Um exemplo moderno fascinante
veio de um judeu que, durante grande parte de sua vida, se afastou do Judaísmo,
Sigmund Freud. Ele chamou a psicanálise de "cura pela fala",
mas é melhor descrevê-la como "cura pela escuta" 5
Baseia-se no fato de que a escuta ativa é em si terapêutica. Foi somente após a
disseminação da psicanálise, especialmente no Estados Unidos, que a frase "I
hear you" entrou na língua inglesa como uma forma de comunicar empatia
6.
Há algo profundamente espiritual
em ouvir. É a forma mais eficaz de resolução de conflitos que conheço. Muitas
coisas podem gerar conflito, mas o que o sustenta é a sensação de que uma das
partes não ter sido ouvida pela outra. Nós não "ouvimos a dor do outro".

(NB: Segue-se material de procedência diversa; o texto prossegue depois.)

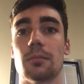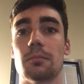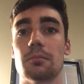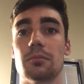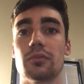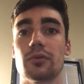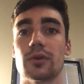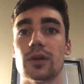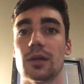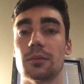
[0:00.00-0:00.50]

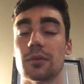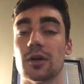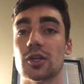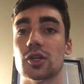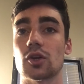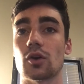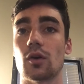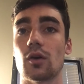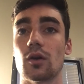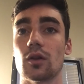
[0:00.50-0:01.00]
pretty
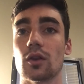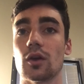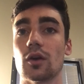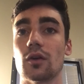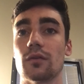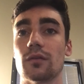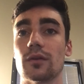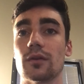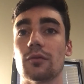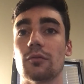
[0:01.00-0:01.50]
much all
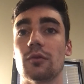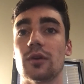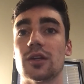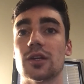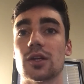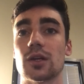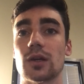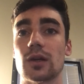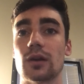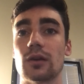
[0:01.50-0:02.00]
over,
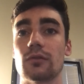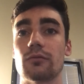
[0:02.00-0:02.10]
which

Houve uma falha de empatia. É por isso que o uso da força - ou, aliás, boicotes
- para resolver conflitos é tão profundamente autodestrutivo. Pode suprimi-lo
por um tempo, mas retornará, muitas vezes mais intenso do que antes. Jó, que
sofreu injustamente, não se comove com os argumentos de seus consoladores. Não
é que ele insista em ter razão: o que ele quer é ser ouvido. Não é por acaso
que a justiça pressupõe a regra do audi alteram partem - ouça o outro
lado.
Ouvir está no cerne do
relacionamento. Significa que estamos abertos ao outro, que o respeitamos, que
suas percepções e sentimentos são importantes para nós. Damos a eles permissão
para serem honestos, mesmo que isso signifique nos tornar vulneráveis ao
fazê-lo. Um bom pai ouve seu filho. Um bom empregador ouve seus funcionários.

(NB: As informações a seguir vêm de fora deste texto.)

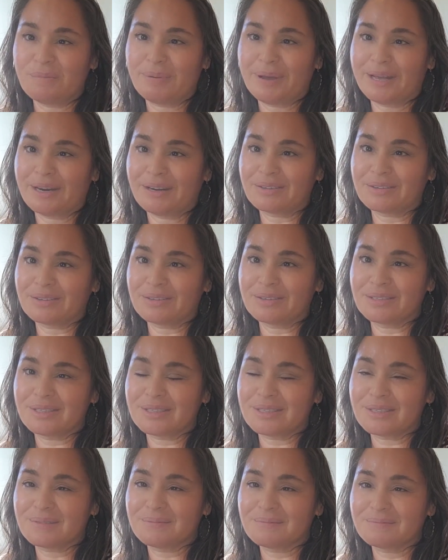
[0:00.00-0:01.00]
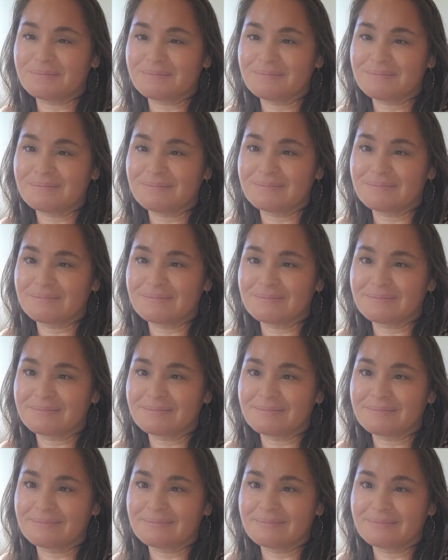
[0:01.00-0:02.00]
of Pentacles.
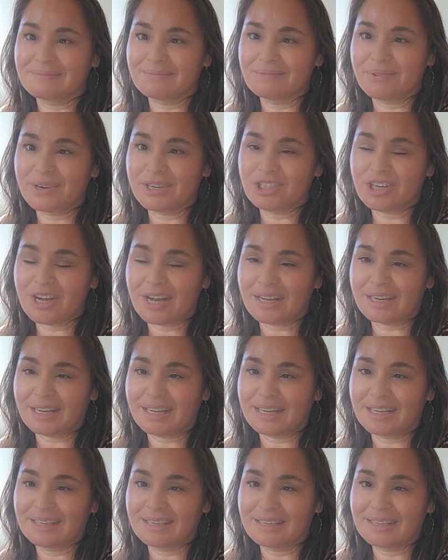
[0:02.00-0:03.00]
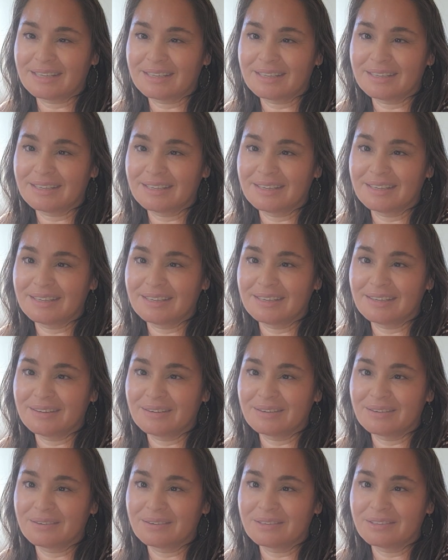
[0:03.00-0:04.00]
We're juggling.
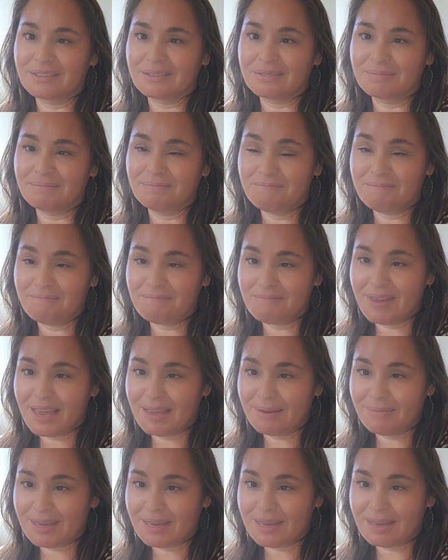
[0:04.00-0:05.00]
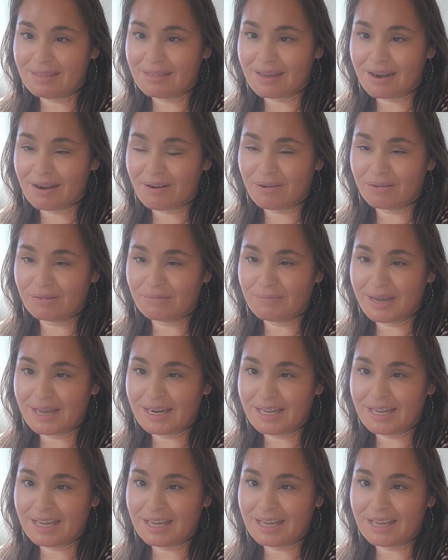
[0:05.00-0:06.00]
Maybe their own
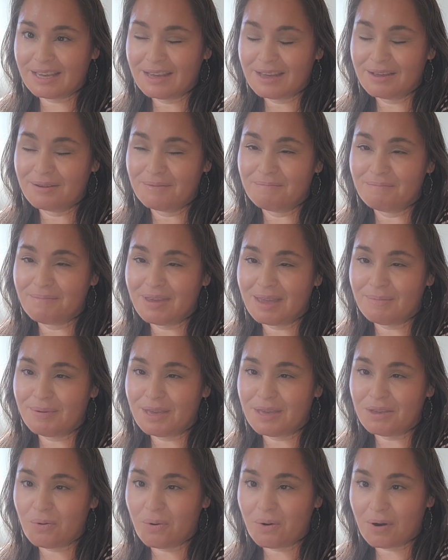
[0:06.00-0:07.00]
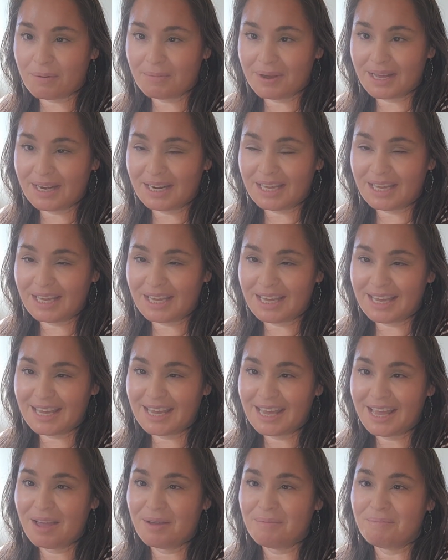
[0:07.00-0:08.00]
money, maybe your
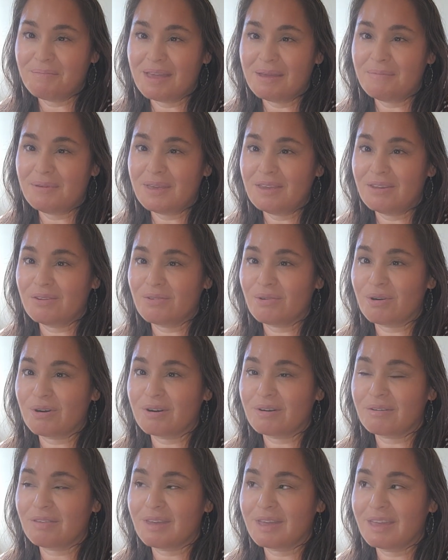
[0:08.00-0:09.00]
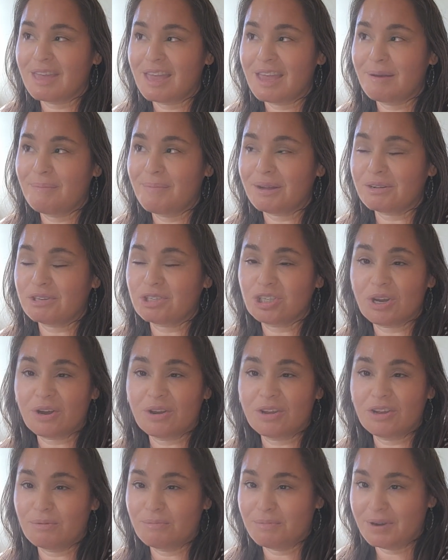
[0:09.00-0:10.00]
money, maybe you're thinking about
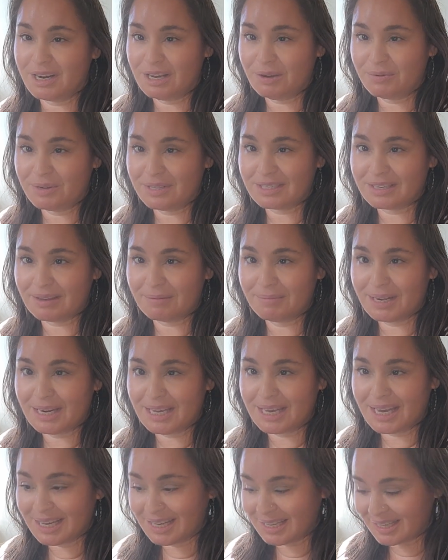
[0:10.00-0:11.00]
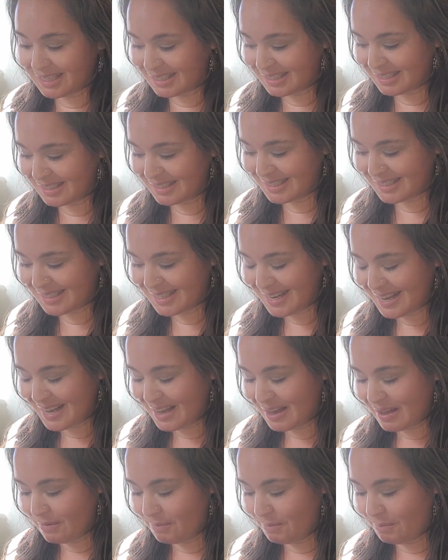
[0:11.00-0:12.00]
sharing your money with somebody else,
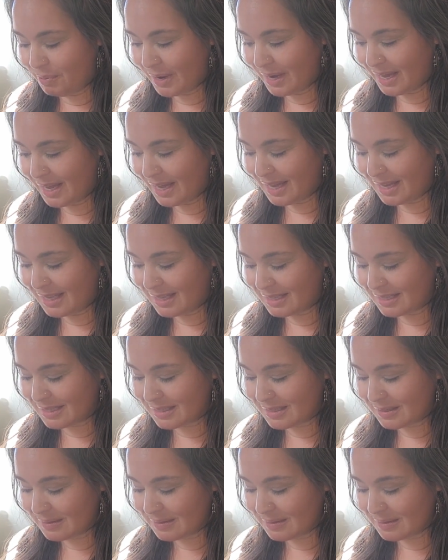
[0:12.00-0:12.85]
but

Uma boa empresa ouve seus clientes. Um bom líder ouve aqueles que ele ou ela
lidera. Ouvir não significa concordar, mas significa cuidar. A escuta é o clima
no qual crescem o amor e o respeito.
No Judaísmo, acreditamos que
nosso relacionamento com Elohim é um tutorial contínuo em nossos
relacionamentos com outras pessoas. Como podemos esperar que Elohim nos
ouça se deixamos de ouvir nosso cônjuge, nossos filhos ou as pessoas afetadas
por nosso trabalho? E como podemos esperar encontrar Elohim se não aprendemos a
ouvir? No Monte Horebe, Elohim ensinou a Elias que Ele não estava no
redemoinho, no terremoto ou no fogo, mas no kol demamah dakah, a
"voz mansa e delicada" 7 que defino como uma voz que você
só pode ouvir se estiver ouvindo.
Multidões são tocadas por grandes
oradores, mas vidas são transformadas por grandes ouvintes. Seja entre nós e Elohim
ou entre nós e os outros, ouvir é o prelúdio do amor.
NOTAS:
1. Ver George Lakoff e Mark
Johnson, Metaphors We Live By , University of Chicago Press, 1980.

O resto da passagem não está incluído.